2. O miúdo do café

5 0 0
                                    

Assim que entro no café, percorro a sala com o olhar.
Há quatro senhoras de meia-idade que chamam, de imediato, a minha atenção. Estão bem vestidas, os cabelos irrepreensivelmente arranjados e riem de tal forma alto que se torna contagiante.
Noto ainda o casal que está em outra mesa. Entre trocas de carinho e beijos apaixonados, creio que se esqueceram que o café é frequentado por pessoas de todas as idades. Consigo ver algumas caras escandalizadas e aquele abanar leve de cabeças em sinal de reprovação.
Encolho os ombros ao pensar que, talvez, seja isto o amor.

Quando os meus olhos encontram a última mesa percebo que estou em apuros. Ele está aqui! Como já me habituou, está integralmente vestido de preto.

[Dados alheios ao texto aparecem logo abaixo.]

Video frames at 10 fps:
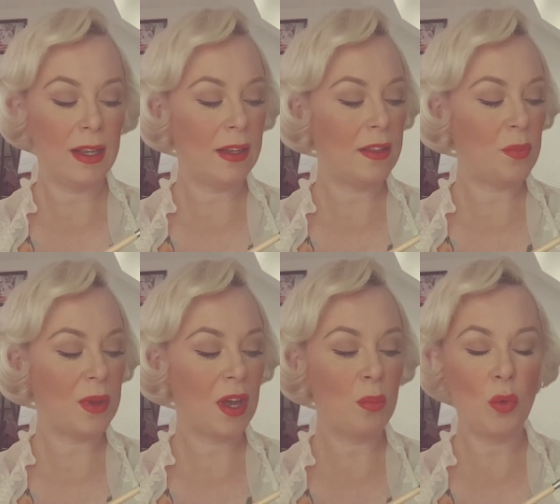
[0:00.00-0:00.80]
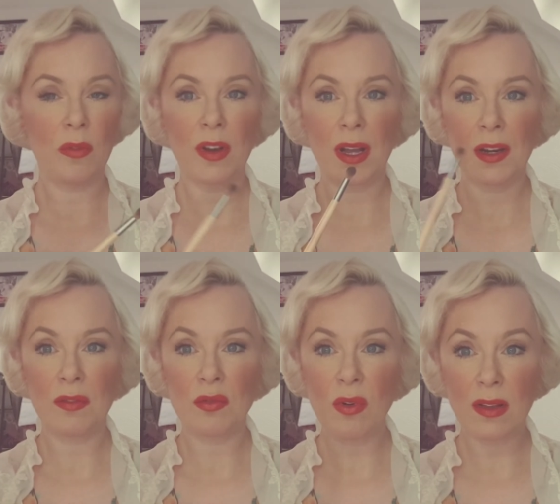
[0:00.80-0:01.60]
it's become more of a kind
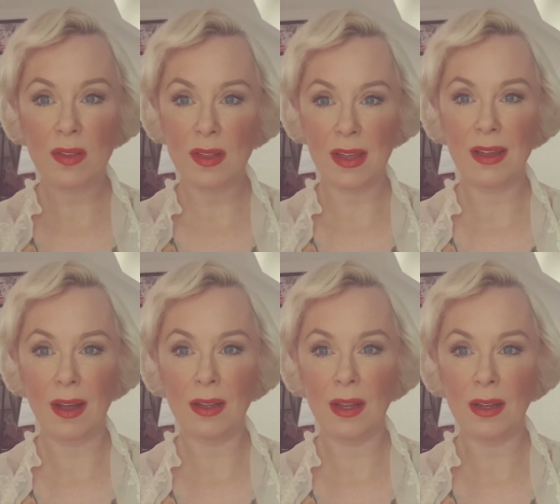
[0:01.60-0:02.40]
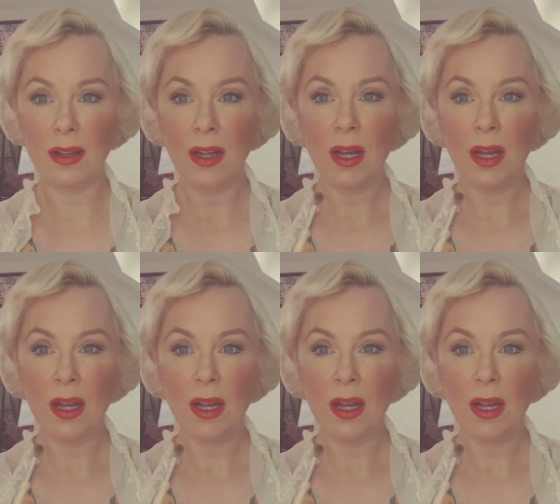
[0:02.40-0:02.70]
of rusty color,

Os auscultadores de música cinza prendem-lhe o cabelo preto, evitando que este lhe caia sobre o rosto. O contraste entre a roupa escura e as tatuagens coloridas, que lhe cobrem a pele, adensa-se com o sol que atravessa a janela. Tem sobre a mesa o caderno de capa vermelha e uma chávena de chá fumegante.

Assim que sinto um rubor intenso espalhar-se pela cara, desvio o olhar e digiro-me ao balcão. Não faço ideia quanto tempo estive a observá-lo, mas espero que não o suficiente para ser notada. Inundo-me de perguntas para as quais não tenho resposta: Será que ele me viu? Devia cumprimentá-lo? Será que se importa que me sente com ele ou prefere estar sozinho?

Já com o americano na mão, procuro desajeitadamente o açúcar. Sem ter a oportunidade de decidir o que fazer a seguir, constato que não só ele me viu como caminha a passos rápidos na minha direção. Quando agarra levemente o meu braço, fazendo com que rode sobre os meus calcanhares e o encare, o vermelho, que se tinha praticamente dissipado, volta em todo o seu esplendor.

Sou patética, concluo-o por fim.

— Olá Marta! Já estás de saída? – pergunta ele visivelmente bem disposto. — Não consigo acreditar que estavas mesmo a pensar ir embora sem falar comigo – diz baixinho, com olhos pregados no chão.

— Só vim mesmo buscar um café. Preciso de me manter acordada; estou com imenso trabalho no atelier. – respondo. — hum... e eu não te vi, desculpa! – minto descaradamente.

O sorriso dele torna-se ainda mais largo, expondo totalmente as covinhas que faz quando ri. Ele sabe que estou a mentir, mas não o diz.

— A Ana disse-me que costumas vir cá praticamente todos os dias. É um sítio sossegado para trabalhar nas minhas letras, mas hoje admito que vim para ver se te encontrava. – diz, passando as mãos pelo cabelo brilhante.

— Podias-me ter enviado uma mensagem. – murmuro.

— O mais provável era não me responderes. Ou responderes-me com monossílabos. – resmunga o Bernardo.

Tapo, instintivamente, a cara com as mãos. As mãos grandes e ligeiramente ásperas do Bernardo seguram as minhas, afastando-as. Quando abro os olhos, o sorriso dele é condescendente.